A pesar de que ahora, por seguridad, deberían estar menos tiempo trabajando, los empleados de la limpieza reconocen estar realizando más horas de jornada laboral debido a la crisis del coronavirus. Estas personas, que ponen en juego su salud cada día al salir a la calle, continúan con su labor y no reciben los aplausos de las ocho de la tarde.

Lorena Vallejo, trabajadora de este sector, ha confesado que actualmente utilizan productos más caros «que cumplan con las características de ahora», pero usan mascarillas de tela «porque ha sido imposible encontrar en otro sitio». Denuncia la falta de este producto y de guantes en las farmacias, y que tanto ella como sus compañeros se han visto obligados a echar alcohol en los guantes «cada vez que cambiamos de comunidad, para más días».

A las dificultades de conseguir equipamiento sanitario, se suma el aumento del precio en las botellas de alcohol. «Según iba comprando más botes, me salía más caro. Por las primeras pagué ocho euros, por las siguientes diez y las últimas me costaron diecisiete», cuenta Lorena Vallejo. Debido a la crisis sanitaria, la trabajadora ha decidido adquirir un producto especial para limpiar, que le «cuesta tres veces más que el jabón que normalmente utilizo para fregar el suelo».

Ahora es cuando la sociedad empieza a darse cuenta de que los empleados de limpieza «somos ejemplares», y que estaría muy bien «que en los aplausos se acordaran de nosotros». Los limpiadores están muy expuestos, puestos que entre sus labores está la de limpiar un ascensor, que puede haber sido usado perfectamente por un vecino que ha estornudado. «Estamos yendo más pronto para encontrarnos a menos gente, pero al final limpiamos espacios que toca todo el mundo y tenemos más riesgo de contagiarnos», explica Lorena Vallejo.

En relación a los vecinos, hay gente muy «agradecida en los portales que nos dicen que no vengamos, ya que nos arriesgamos nosotros y vosotros». Dado que ahora solo puede salir una persona a hacer la compra, es más fácil que los espacios no se infecten. Por otro lado, «hay personas que exigen más y piden más».

Aspel pide que la limpieza sea una «tarea esencial»
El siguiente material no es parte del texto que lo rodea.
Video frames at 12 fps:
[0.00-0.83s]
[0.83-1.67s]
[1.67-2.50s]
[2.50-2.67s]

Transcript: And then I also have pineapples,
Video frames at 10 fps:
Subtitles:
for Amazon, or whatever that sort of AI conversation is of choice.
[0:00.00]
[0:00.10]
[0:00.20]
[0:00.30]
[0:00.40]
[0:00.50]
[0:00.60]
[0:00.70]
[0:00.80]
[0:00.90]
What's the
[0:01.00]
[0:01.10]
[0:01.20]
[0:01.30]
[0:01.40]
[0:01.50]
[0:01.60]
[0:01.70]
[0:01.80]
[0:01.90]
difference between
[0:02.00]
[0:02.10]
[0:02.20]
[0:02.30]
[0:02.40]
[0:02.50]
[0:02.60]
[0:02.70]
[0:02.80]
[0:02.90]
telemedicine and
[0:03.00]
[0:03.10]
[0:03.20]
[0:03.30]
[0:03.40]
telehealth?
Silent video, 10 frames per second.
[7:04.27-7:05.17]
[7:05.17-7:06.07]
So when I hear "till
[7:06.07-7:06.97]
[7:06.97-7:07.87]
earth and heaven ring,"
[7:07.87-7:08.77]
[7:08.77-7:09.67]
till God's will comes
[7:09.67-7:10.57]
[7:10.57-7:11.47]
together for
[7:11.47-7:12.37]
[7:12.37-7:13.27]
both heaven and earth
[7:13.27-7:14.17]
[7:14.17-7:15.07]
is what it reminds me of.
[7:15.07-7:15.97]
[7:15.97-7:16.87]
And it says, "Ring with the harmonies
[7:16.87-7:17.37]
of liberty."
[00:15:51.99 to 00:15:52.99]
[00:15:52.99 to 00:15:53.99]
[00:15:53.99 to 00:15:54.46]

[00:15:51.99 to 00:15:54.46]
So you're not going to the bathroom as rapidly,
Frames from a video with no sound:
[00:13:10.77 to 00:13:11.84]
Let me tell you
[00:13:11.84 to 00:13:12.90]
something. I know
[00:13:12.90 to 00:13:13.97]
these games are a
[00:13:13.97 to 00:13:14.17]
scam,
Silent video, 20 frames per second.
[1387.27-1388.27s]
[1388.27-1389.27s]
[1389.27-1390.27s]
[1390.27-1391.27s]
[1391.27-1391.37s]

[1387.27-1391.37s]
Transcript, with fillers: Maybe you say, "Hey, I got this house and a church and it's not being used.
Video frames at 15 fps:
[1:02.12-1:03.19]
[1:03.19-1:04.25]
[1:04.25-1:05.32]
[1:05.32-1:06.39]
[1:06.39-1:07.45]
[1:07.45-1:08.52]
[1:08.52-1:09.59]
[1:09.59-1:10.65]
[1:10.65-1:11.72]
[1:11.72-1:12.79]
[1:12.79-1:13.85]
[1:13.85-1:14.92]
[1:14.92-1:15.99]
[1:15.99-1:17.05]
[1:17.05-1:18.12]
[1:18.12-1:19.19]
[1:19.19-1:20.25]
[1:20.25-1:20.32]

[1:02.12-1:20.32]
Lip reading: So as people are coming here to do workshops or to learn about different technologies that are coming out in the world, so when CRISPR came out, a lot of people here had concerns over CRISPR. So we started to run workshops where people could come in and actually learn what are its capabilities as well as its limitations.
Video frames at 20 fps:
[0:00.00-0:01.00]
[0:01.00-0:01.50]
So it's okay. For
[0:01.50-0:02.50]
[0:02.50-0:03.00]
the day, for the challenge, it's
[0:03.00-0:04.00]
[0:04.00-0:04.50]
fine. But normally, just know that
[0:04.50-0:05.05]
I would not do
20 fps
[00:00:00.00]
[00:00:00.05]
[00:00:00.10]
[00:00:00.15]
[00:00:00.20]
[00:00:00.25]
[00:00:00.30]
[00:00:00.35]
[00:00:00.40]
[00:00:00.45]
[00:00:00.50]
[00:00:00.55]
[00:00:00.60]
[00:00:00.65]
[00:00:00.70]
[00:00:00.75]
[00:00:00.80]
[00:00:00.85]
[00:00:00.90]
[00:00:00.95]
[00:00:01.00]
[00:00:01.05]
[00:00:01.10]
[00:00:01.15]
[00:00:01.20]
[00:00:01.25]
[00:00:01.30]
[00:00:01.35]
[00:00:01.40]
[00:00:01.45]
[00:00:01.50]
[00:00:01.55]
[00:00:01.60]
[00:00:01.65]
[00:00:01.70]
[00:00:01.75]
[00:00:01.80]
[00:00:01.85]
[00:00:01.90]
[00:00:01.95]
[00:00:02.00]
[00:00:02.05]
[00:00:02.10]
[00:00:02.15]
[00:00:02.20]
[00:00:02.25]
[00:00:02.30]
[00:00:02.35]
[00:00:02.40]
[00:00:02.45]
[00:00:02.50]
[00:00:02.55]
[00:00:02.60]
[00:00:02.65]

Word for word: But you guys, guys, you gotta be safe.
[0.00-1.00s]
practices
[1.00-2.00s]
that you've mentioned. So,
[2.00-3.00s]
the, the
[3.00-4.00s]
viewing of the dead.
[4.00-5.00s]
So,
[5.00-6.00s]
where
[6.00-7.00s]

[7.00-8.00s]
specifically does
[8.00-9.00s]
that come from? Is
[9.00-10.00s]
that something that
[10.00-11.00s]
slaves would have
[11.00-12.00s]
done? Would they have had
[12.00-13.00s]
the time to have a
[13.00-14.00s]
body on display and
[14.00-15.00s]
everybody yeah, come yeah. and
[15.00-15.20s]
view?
La Asociación Profesional de Empresas de Limpieza (Aspel) ha pedido en una carta al Ministerio de Sanidad, Consumo y Bienestar Social, que considere la actividad de limpieza como una «tarea esencial» para gestionar la crisis del coronavirus, «ya que interviene activamente en la contención de la propagación del virus».

«Esta actividad da trabajo a más de 450.000 personas en todo el territorio español, y servicio a edificios de diferentes sectores, sanitarios, de suministros, de abastecimiento, de industrias alimentarias y de transporte, y sin ella no podrían llevarse a cabo las tareas que en ellos se realizan», apunta la patronal.

En el documento, Aspel ha remarcado que si la limpieza se declarase como «actividad esencial», los fabricantes podrían proveer a las empresas y a los trabajadores de los EPIs (mascarillas, buzos, guantes, así como geles hidroalcohólicos y desinfectantes) necesarios para desarrollar el trabajo.

Asimismo, también ha señalado que se permitirían los movimientos del personal de las diferentes empresas y de sus vehículos debidamente identificados.

Por último, la asociación ha asegurado que los proveedores con los que trabajan están intervenidos, y que estos no pueden facilitar ningún material ni producto para desinfección, «material que es absolutamente necesario para poder seguir prestando los servicios, y así evitar la propagación del coronavirus en todas las instalaciones».